Cytosolic entry synergizes with anti-CD40 to maintain protective immunity. (A) Mice immunized with wild-type L. monocytogenes (wt-Lm) (5 × 10³ CFU), LLO⁻Lm-OVA (3 × 10⁸ CFU), or KBMA-Lm (3 × 10⁸ particles), with or without 100 μg of anti-CD40, were challenged 15 or 60 days later with 1 × 10⁵ CFU of wild-type L. monocytogenes. Three days later, CFU were determined in the spleen. Data represent the means and standard deviations of five mice per group. Data represent one experiment of three. ND, not determined. (B) Mice were immunized with actA⁻Lm (1 × 10⁷ CFU), LLO⁻Lm-OVA (3 × 10⁸ CFU), or KBMA-Lm (3 × 10⁸ particles), with or without 100 μg of anti-CD40. At the indicated time points, spleens were harvested and the frequency of OVA_257-264-specific CD8⁺ T cells were determined by intracellular cytokine staining. On day 60, all groups and an age-matched naive group were infected intraperitoneally with 1 × 10⁶ PFU of vaccinia virus OVA (vv-OVA). (C) Proportion of OVA_257-264-specific CD8⁺ T cells expressing CD127 (IL-7Rα) during contraction of the primary response, determined using K^b-OVA_257-264 multimers.
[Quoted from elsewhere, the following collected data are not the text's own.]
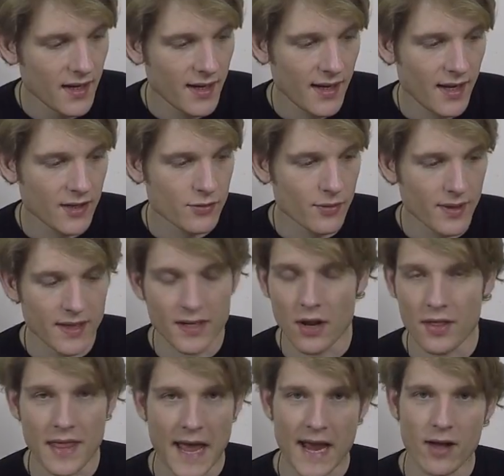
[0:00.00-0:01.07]
It's really
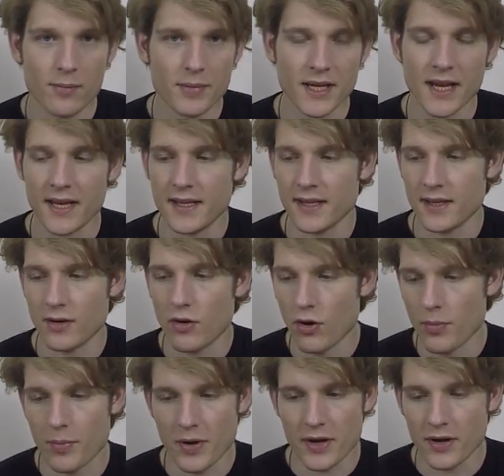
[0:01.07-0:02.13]
not that complicated
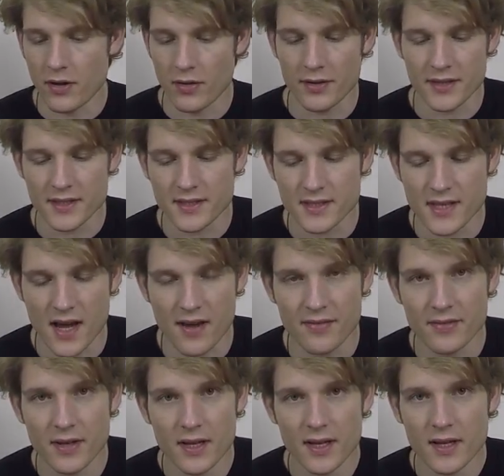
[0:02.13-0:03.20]
incorporating all this stuff
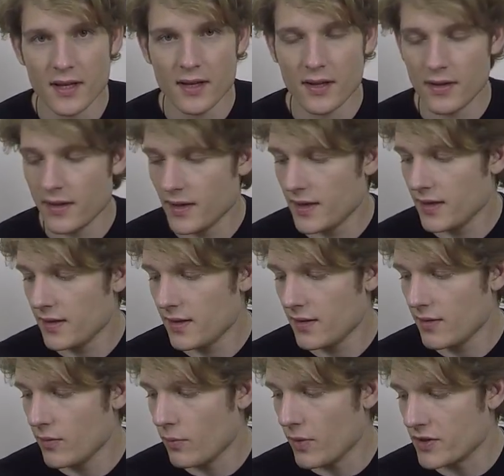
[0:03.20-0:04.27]

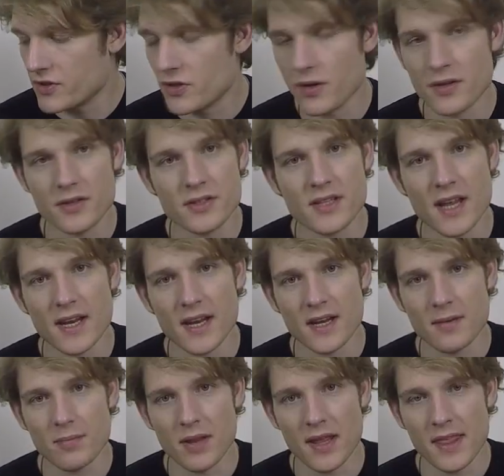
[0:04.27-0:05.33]
once you understand how to
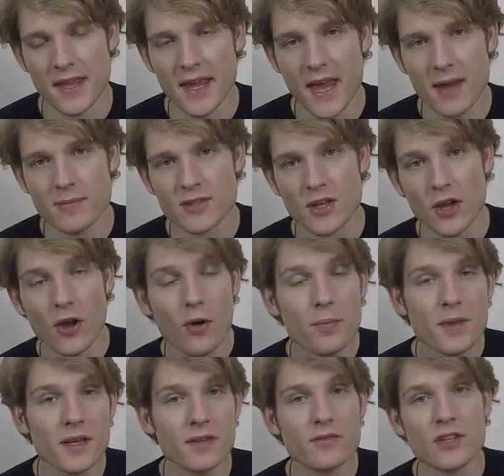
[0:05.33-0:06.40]
play the game. So I hope
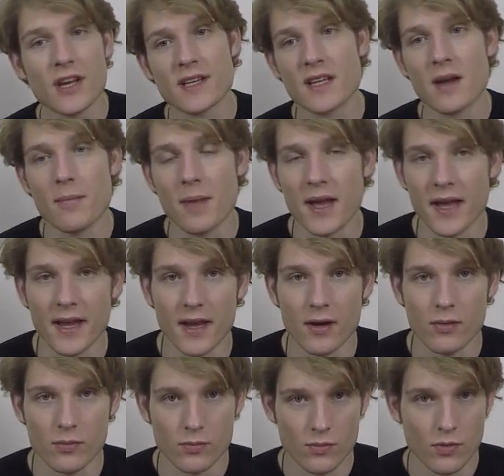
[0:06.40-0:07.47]
that you've checked out my
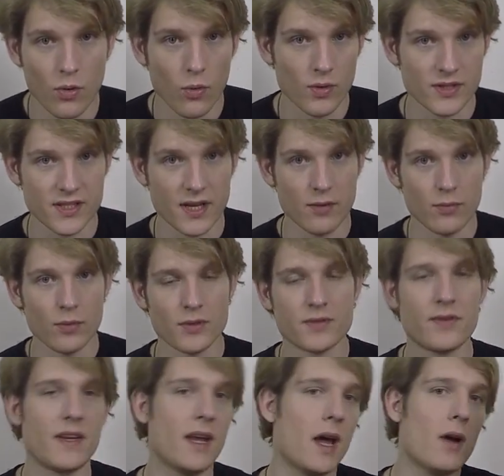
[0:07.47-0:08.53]
core set rules
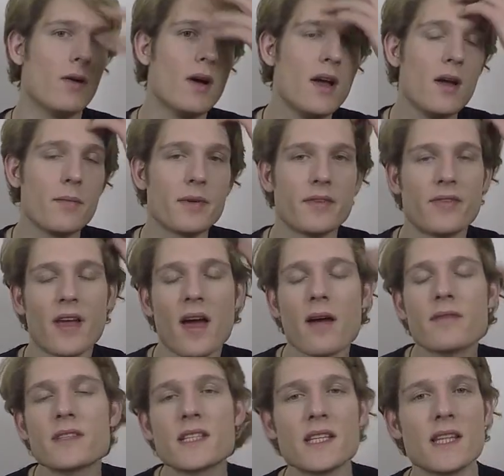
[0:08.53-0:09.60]
video. But if you
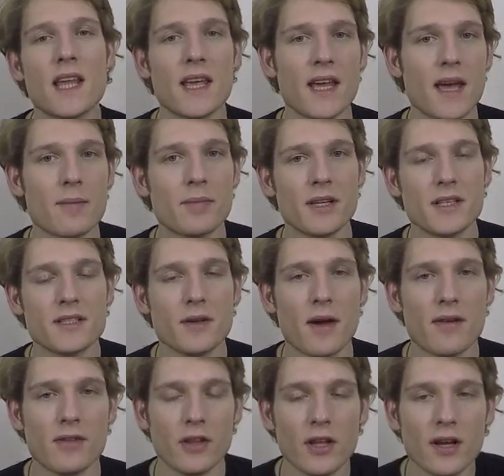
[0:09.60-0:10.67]
haven't seen that yet, please do
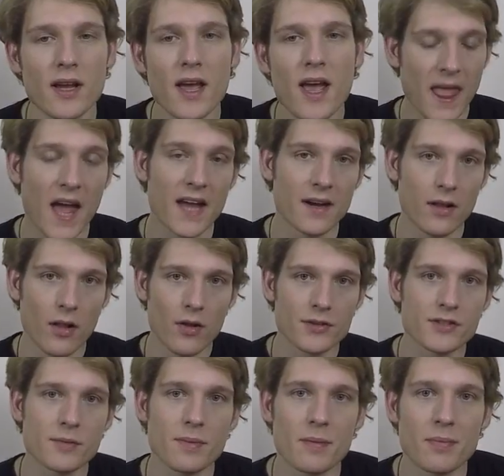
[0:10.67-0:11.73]
have a look. And I'll
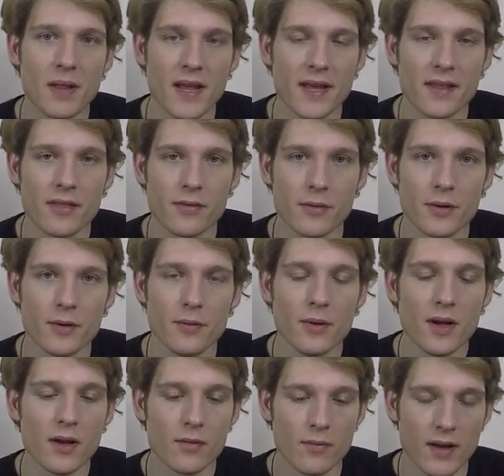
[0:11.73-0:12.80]
also be playing through
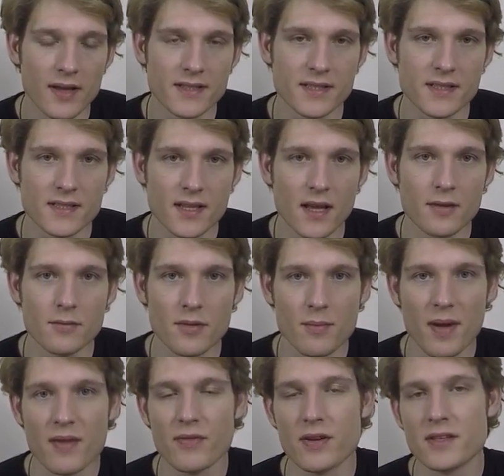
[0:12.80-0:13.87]
Rising Sun with
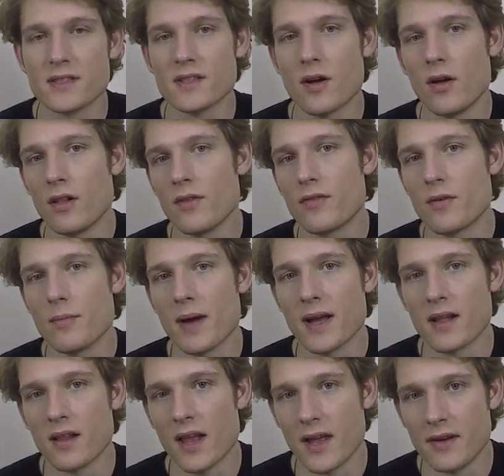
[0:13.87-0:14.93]
my friends Oliver,
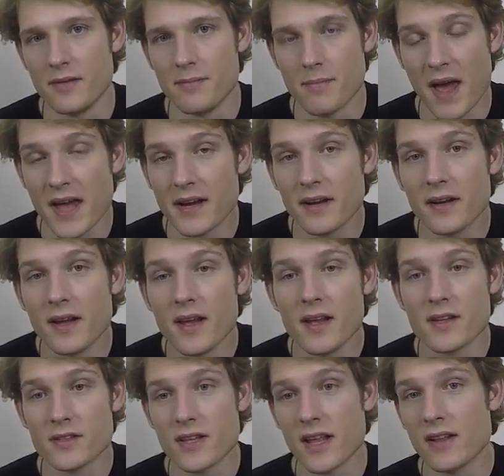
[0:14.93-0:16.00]
Michael, and Manon.
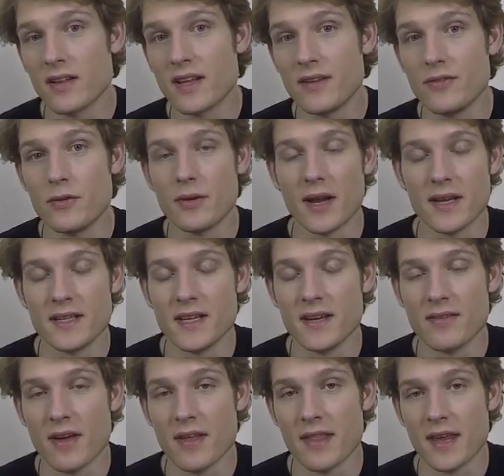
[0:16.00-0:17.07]
So that'll give you an idea
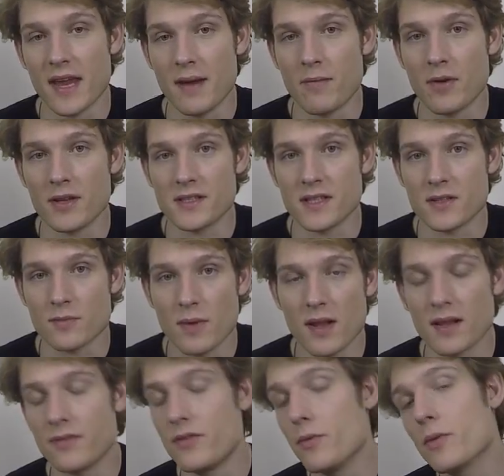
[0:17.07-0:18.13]
of how the game runs as well
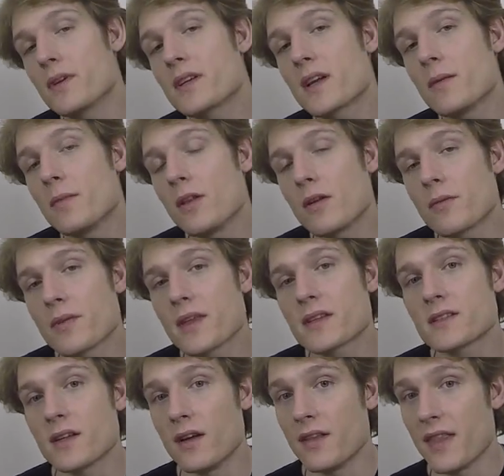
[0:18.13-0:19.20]
if you want to come along with
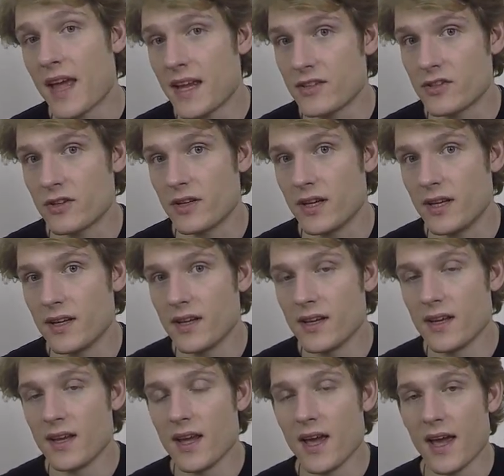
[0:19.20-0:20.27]
us on that journey.
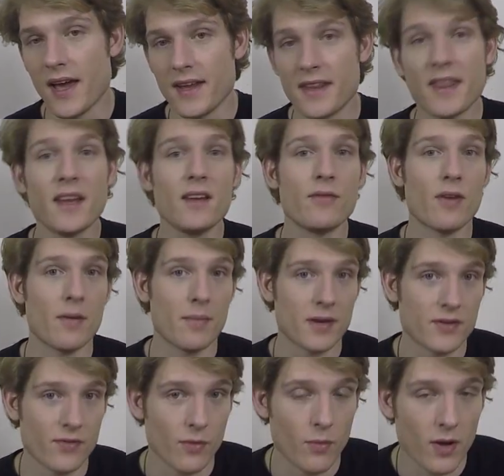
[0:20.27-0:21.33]
And thank you very
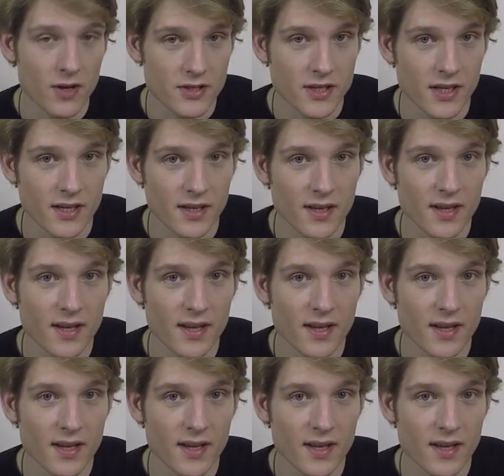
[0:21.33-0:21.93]
much for watching.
Each point represents the average and standard deviation of three mice per group. (D) C57BL/6 mice were immunized with the indicated L. monocytogenes strains (same doses as above). Anti-CD40 was administered to the indicated groups. Boost immunization of KBMA-Lm-OVA was administered 14 days following primary immunization. Sixty days after primary immunization, the indicated groups were challenged with Lm-OVA. Three days later, mice were given CFSE-labeled targets loaded with the indicated peptides. Percentages in the left and right corners correspond, respectively, to LLO_296-304- and OVA_257-264-specific killing. Data represent a single experiment of two.